Start of SUPPLIED RECORDS
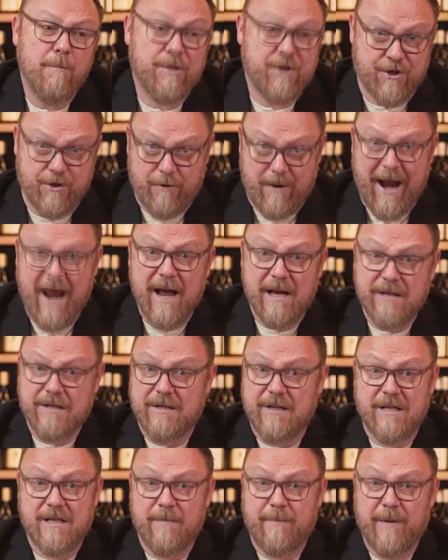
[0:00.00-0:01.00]
But
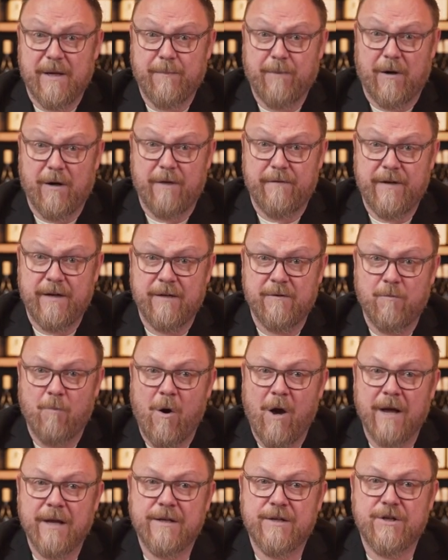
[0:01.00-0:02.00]
Shiraz is a big part of Eden
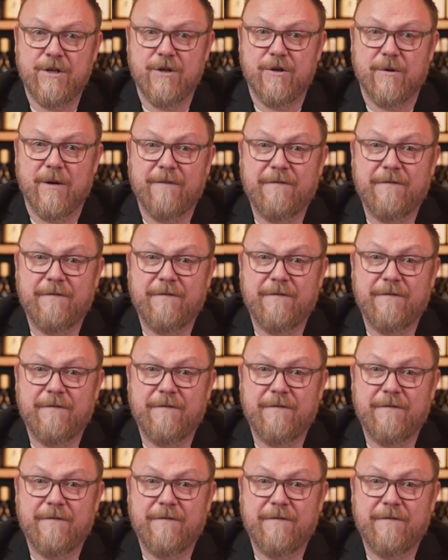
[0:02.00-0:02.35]
wine, too.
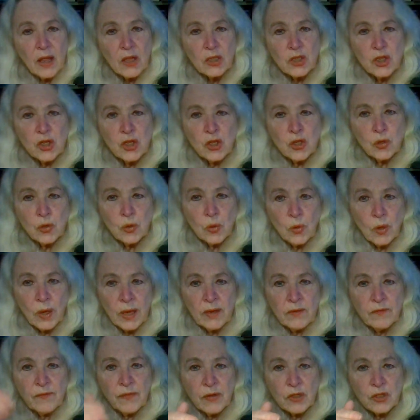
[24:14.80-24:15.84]
to
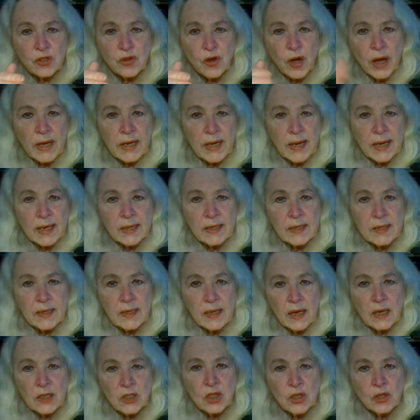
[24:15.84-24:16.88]
infiltrate in,
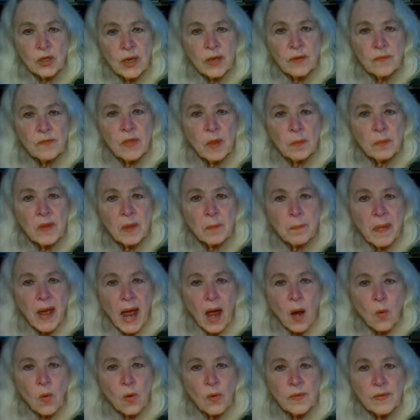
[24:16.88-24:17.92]
to give them the
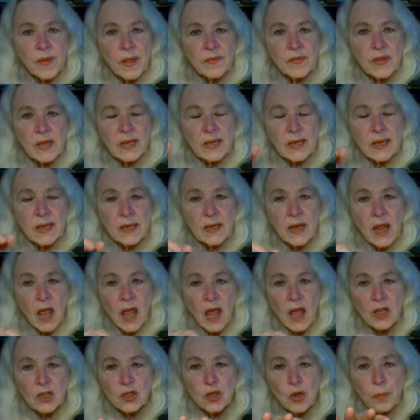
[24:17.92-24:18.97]
power that they need
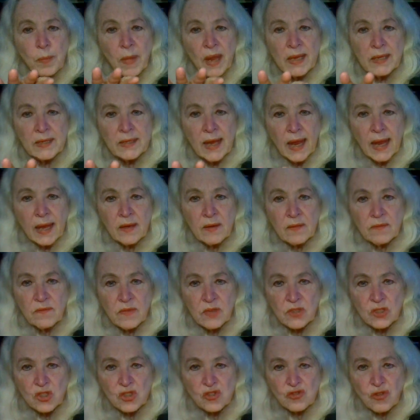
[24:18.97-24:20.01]
to maintain
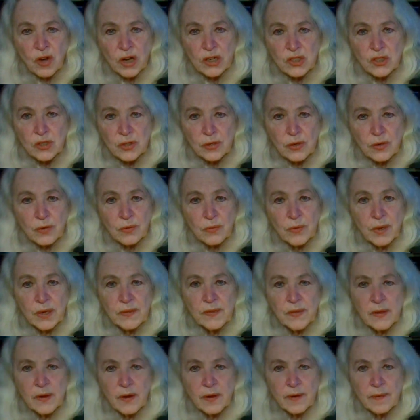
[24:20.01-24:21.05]
the structure right
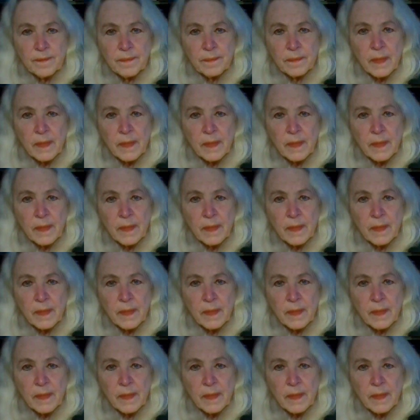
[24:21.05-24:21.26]
there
End of SUPPLIED RECORDS
[WORK TO BE COMPLETED]
Word for word, restate every line of the listing, omitting the pictures.

[THE COMPLETED TASK]
[0:00.00-0:01.00]
But
[0:01.00-0:02.00]
Shiraz is a big part of Eden
[0:02.00-0:02.35]
wine, too.
[24:14.80-24:15.84]
to
[24:15.84-24:16.88]
infiltrate in,
[24:16.88-24:17.92]
to give them the
[24:17.92-24:18.97]
power that they need
[24:18.97-24:20.01]
to maintain
[24:20.01-24:21.05]
the structure right
[24:21.05-24:21.26]
there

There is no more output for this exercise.